21 June 2012


My neighbor's house burned the other night.

I live in a historic neighborhood. All of the homes here are at least 100 years old and all of them are wood-framed. Because this neighborhood was platted out in a time before such things as zoning, all of our houses sit very close to one another. The roof lines of two of my neighbors are separated by around three inches in fact.

We tend to be pretty paranoid when it comes to fire around here. All of us on this block have been particularly vigilant about fire safety because we know that if one house goes up, we'd lose the whole block.

Well, my neighbor's house burned the other night and mercifully, there was no wind blowing. The lack of wind and the fast response of the St. Pete Fire Department kept the fire contained. Had it been a windy night I'd be writing this from a Red Cross shelter.

Even so, the 20 minutes that the fire burned destroyed his home and left him with nothing but the clothes on his back.

He's a disagreeable guy. He's alienated all of us over the years but even so, my heart goes out to him.

I cannot imagine what it's like to lose everything in a fire.

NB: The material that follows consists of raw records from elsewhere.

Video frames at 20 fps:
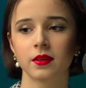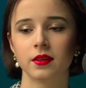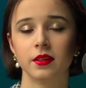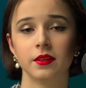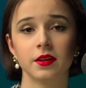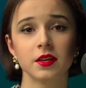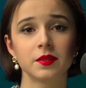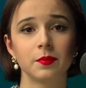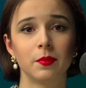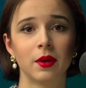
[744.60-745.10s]

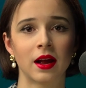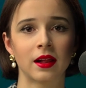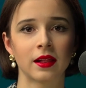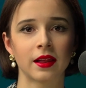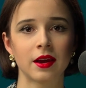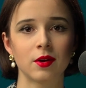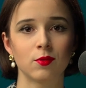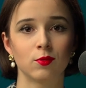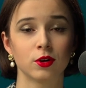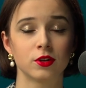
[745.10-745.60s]
This
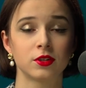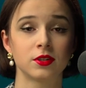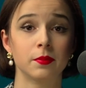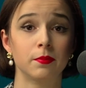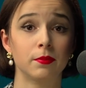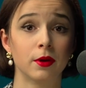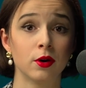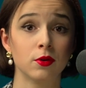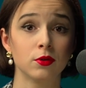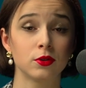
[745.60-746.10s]
ballet was
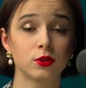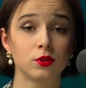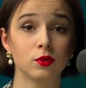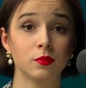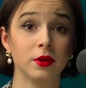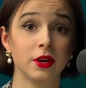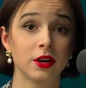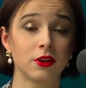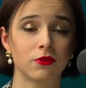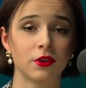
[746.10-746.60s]
supposed to
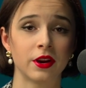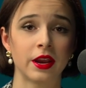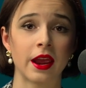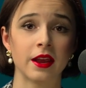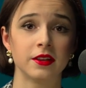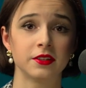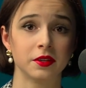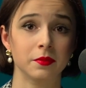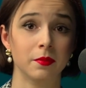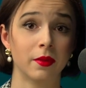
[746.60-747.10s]
be
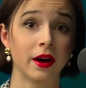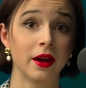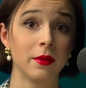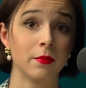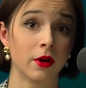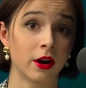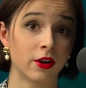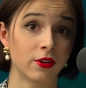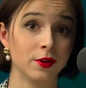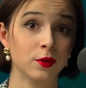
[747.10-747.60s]
created by
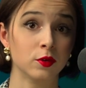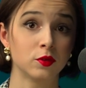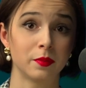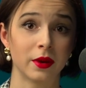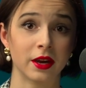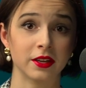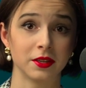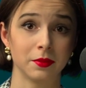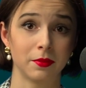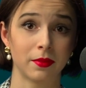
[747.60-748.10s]
Marius
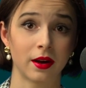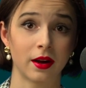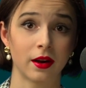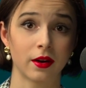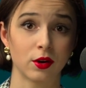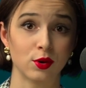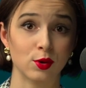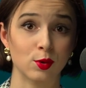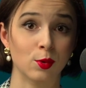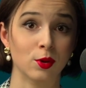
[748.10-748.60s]
Petipa,
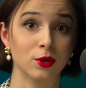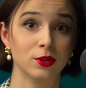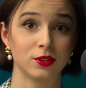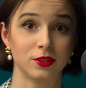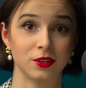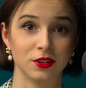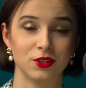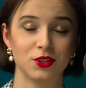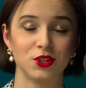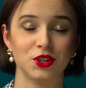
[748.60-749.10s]
who was
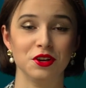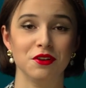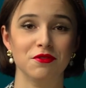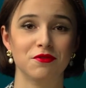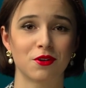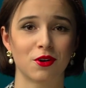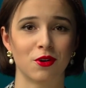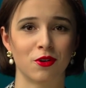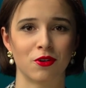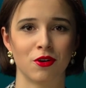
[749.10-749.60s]
the chief
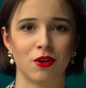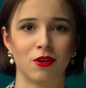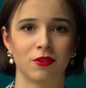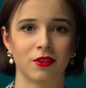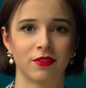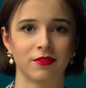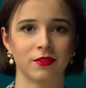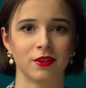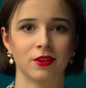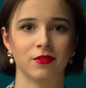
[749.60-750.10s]

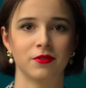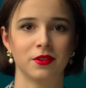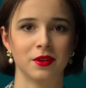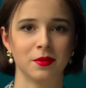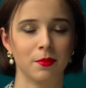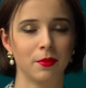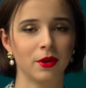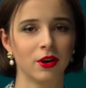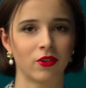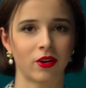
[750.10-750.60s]
choreographer of the
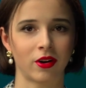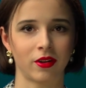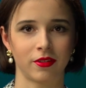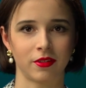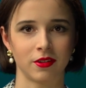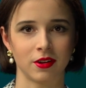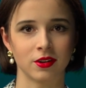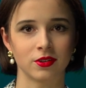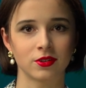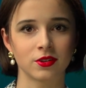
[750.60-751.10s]
Imperial
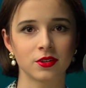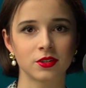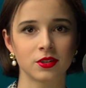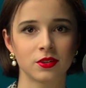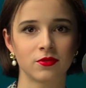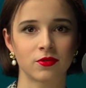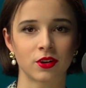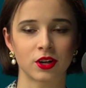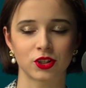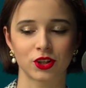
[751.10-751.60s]
Theaters
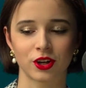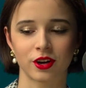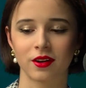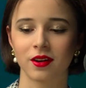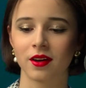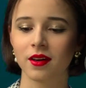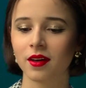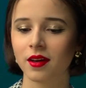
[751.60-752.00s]
in Russia.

Despite his losses, he's fortunate to have made it out the back door before he lost his life to smoke inhalation. As it is, he and his dog made it to safety but his cat didn't.

Fire's not something that occurs to most people as a viable threat but it is. Do yourself a favor and guard yourself against it. Get at least two fire extinguishers. Keep one in your bedroom and one in your kitchen. Install and maintain smoke detectors. Put one outside of your bedroom and another one in your kitchen.

Think through an escape plan. If your house were on fire how would you make it out?

My neighbor was lucky, blessed even. He had no extinguishers or smoke alarms and that he survived that fire is something that borders on the miraculous.

Despite his suffering, this event has proved itself to be a cautionary tale to all of us on Seventh Avenue. It ought to be a cautionary tale to people everywhere. Fire extinguishers and smoke detectors will save your property and may very well save your life.


  1. What horror! Sorry to hear about the neighborhood fire and glad you safe.

  2. damn... this sucks. I love that area and those old homes.

  3. Are you in the neighborhood?

  4. Living in a similar neighborhood Paul I understand and share those same concerns. I feel terrible for your neighbor but glad he is alive and amazed the neighbors houses were safe. If anyone is looking for a great housewarming gift - fire extinguishers are perfect!

  5. So sorry to hear ANY stories about fire. Glad you are safe. Sorry about your neighbor's losses. Your advice is well taken and I'll be getting a fire extinguisher for my NEW kitchen. That's one new appliance I forgot about and should be regarded as equally important. Though I hope I'll never get to use it!

  6. I hope so too Pam, but it's better to be safe than sorry!

  7. So glad you are safe! Fires freak me out and I have an evacuation plan/meeting spot/alarms and drills to prove it!!!

  8. My family fell victim to a fire when I was only 5 years old and we lost everything but we were lucky to have lived. As beastly as it may sound, sometimes I think falling victim to a robbery is a lesser evil than falling victim to fire. At least, when you get robbed not everything is taken from you.

    By the by, I am glad that you are safe and so is your neighbour.

  9. Fire can be so destructive and final. One of my most horrific child hood memories is hearing and watching a number of race horses perish in a stable fire. Though I was only about eight years old at that time, the experience of helplessness was very overwhelming as the fire was so out of control not one could be saved.

    Your neighbour was indeed fortunate to have survived. -Brenda-

  10. It's incredible how quickly a wooden structure erupts in a major fire. It's put the fear of God into all of us since it happened.

    1. It is incredible Paul.

      My sympathy goes out to all the people and wildlife in the states of Utah, S/E Montana, Wyoming and Colorado who have recently lost their homes to fire. Thankfully for all concerned the count of human fatalities has been low.